Return to Iwo Jima 70 years on
Iwo Jima is a name I have known from childhood.
Perhaps it was from a Saturday night watching John Wayne in The Black Sands of Iwo Jima. That came long before Clint Eastwood made the tiny island famous again with Flags of Our Fathers and Letters From Iwo Jima.
To me as a child in England it was a strange exotic name for a place I never imagined I would see. So you can perhaps imagine my excitement as our plane banks sharply to the left and the unmistakable volcanic cone of Mount Suribachi appears in my window.
As the plane touches down the flight attendant's voice comes over the intercom. "Ladies and gentlemen welcome to Iwo Jima, before leaving the aircraft please make sure you have not forgotten any of your carry on items."
It sounds so normal. It is anything but.
Iwo Jima, a military base, is open to outsiders for only one day each year, and then only to US veterans, their families, and a very few journalists travelling with them.
Seventy years on from the terrible battle that was fought here, 26 veterans have come back. The youngest is in his late eighties. Most are in their early nineties. For most this is the first time they have seen the island since 1945. The excitement and emotion is palpable.
Standing on the runway we stare at the hulking mass of Mount Suribachi four miles (7km) away on the southern tip of the island. In 1945 it was a Japanese fortress, a warren of tunnels, bunkers and gun emplacements. More than 500 young Marines died on the first day of battle, many of them from fire coming from Suribachi.
It took four days for the Marines to fight their way to the top where they planted a US flag. The photo of them doing so has become perhaps the most famous war photograph ever taken.
Today the elderly veterans are whisked up the mountain by minibus. I am left to walk.
An hour later as I reach the top one of the old men is playing The Halls of Montezuma on a harmonica. Behind him two more are once again raising the Stars and Stripes over the mountain.
Standing nearby is Hershel "Woody" Williams. Hanging around his neck is the Congressional Medal of Honor, America's highest award for bravery. On the day they raised the flag here, Woody was far below assaulting Japanese bunkers with a flamethrower. It was perhaps the most dangerous job in the Marine Corps.
"I am thinking of those who didn't make it home," he tells me. "I am thinking of the heroes who died here. I lost three of my closest friends here. I am not a hero, they are."
Through the smoke and chaos of the battle on the plain below, Woody looked up and saw the Stars and Stripes flying over the mountain. A cheer rippled through the US lines. The ships offshore blew their horns.
"It was the flag that made the difference," he says. "It was was the first time we had taken Japanese territory. This was the first time in all the fighting that we got part of their country. That said to us, and to those back in America, we are winning this thing.
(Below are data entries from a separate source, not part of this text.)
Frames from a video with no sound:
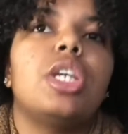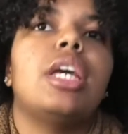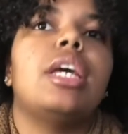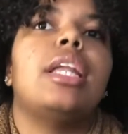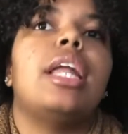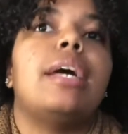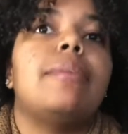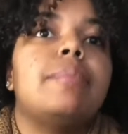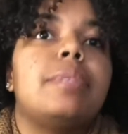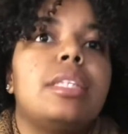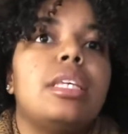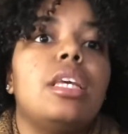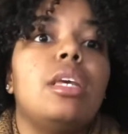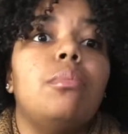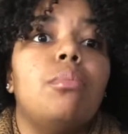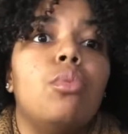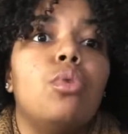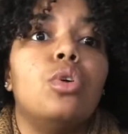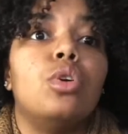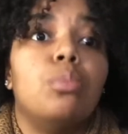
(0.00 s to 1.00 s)
and I'm
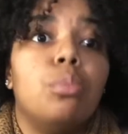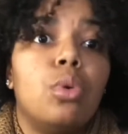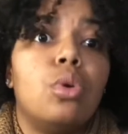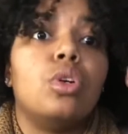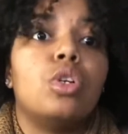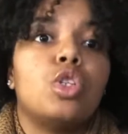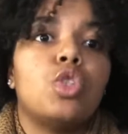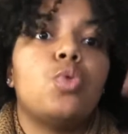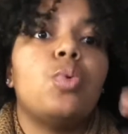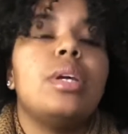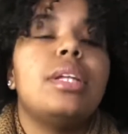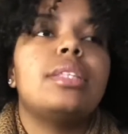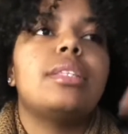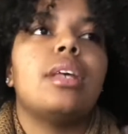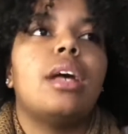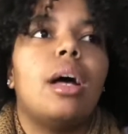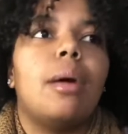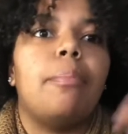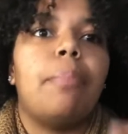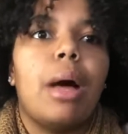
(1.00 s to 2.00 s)
seeing more and more tweets
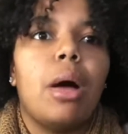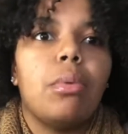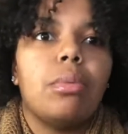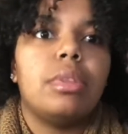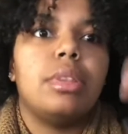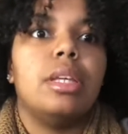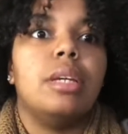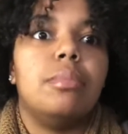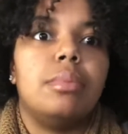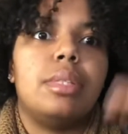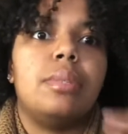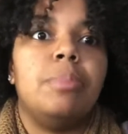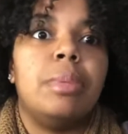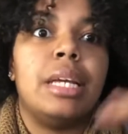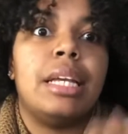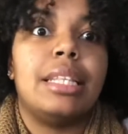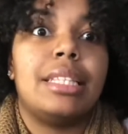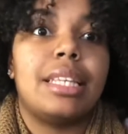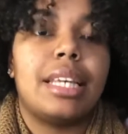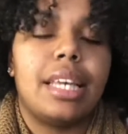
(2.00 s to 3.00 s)
about them
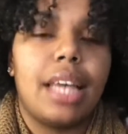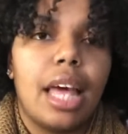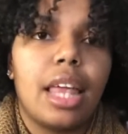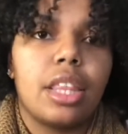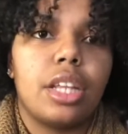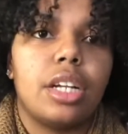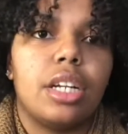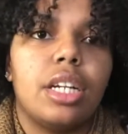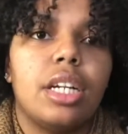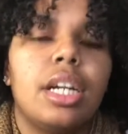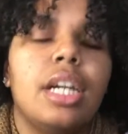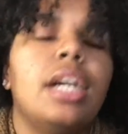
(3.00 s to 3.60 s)
being together.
Up until that point there were a lot of us who didn't think we were."
All but one of the veterans on Mount Suribachi today is American. The exception is a small Japanese gentleman in suit and tie standing slightly apart. For 88-year-old Tsuruji Akikusa there is nothing to celebrate. Looking down from the mountain he too is filled with memories, awful ones. As he turns to me, tears well up in his eyes.
"It is very hard," he says. "In my mind images of what happened then have suddenly come flooding back. I feel very, very sad."
In 1945, Mr Akikusa was an 18-year-old radio operator in the Japanese navy. On the morning of 19 February he looked out from his bunker and saw the vast American invasion force.
"I was overwhelmed," he says. "How could they have so many ships? There were more than the entire Japanese navy. It was then I realised we were going to lose the war."
In the opening naval barrage Mr Akikusa was badly injured. Three fingers were blown off his right hand. As the battle raged on for week after week, conditions in the tunnels beneath Iwo Jima grew worse and worse. They had run out of ammunition and were slowly starving. Mr Akikusa even ate the maggots feeding on his suppurating wounds.
But surrender was unthinkable.
With their own casualties mounting, the Americans resorted to more and more extreme measures.
"They pumped water into our cave," Mr Akikusa says. "We were all filthy. The cave stank of excrement and dead bodies. So some jumped in to the water to wash. Then the water exploded. Gasoline had been mixed with the water. The cave became a sea of flame.
"People were burning; their skin was hanging and bleeding. It was like hell."
It wasn't until the end of April that Mr Akikusa was dragged from the tunnels, starving and semi-conscious, by a US Marine. At the end of the battle 20,000 Japanese troops were dead. Only 1,000 survived. For years after returning home Mr Akikusa suffered in silence, not telling anyone what had happened to him. Even today, Iwo Jima is a story Japan struggles to deal with.
There is no such anguish for the Americans. Instead there is much excitement that Mr Akikusa is here.
Every US veteran wants to shake his hand and have a photo taken together. Whether this is a poignant moment of reconciliation, or memento-gathering, I am not sure. Even after 70 years there is still a gulf in understanding.
But, whether victor or vanquished, the old men here on Iwo Jima do share one thing, that is abhorrence of war.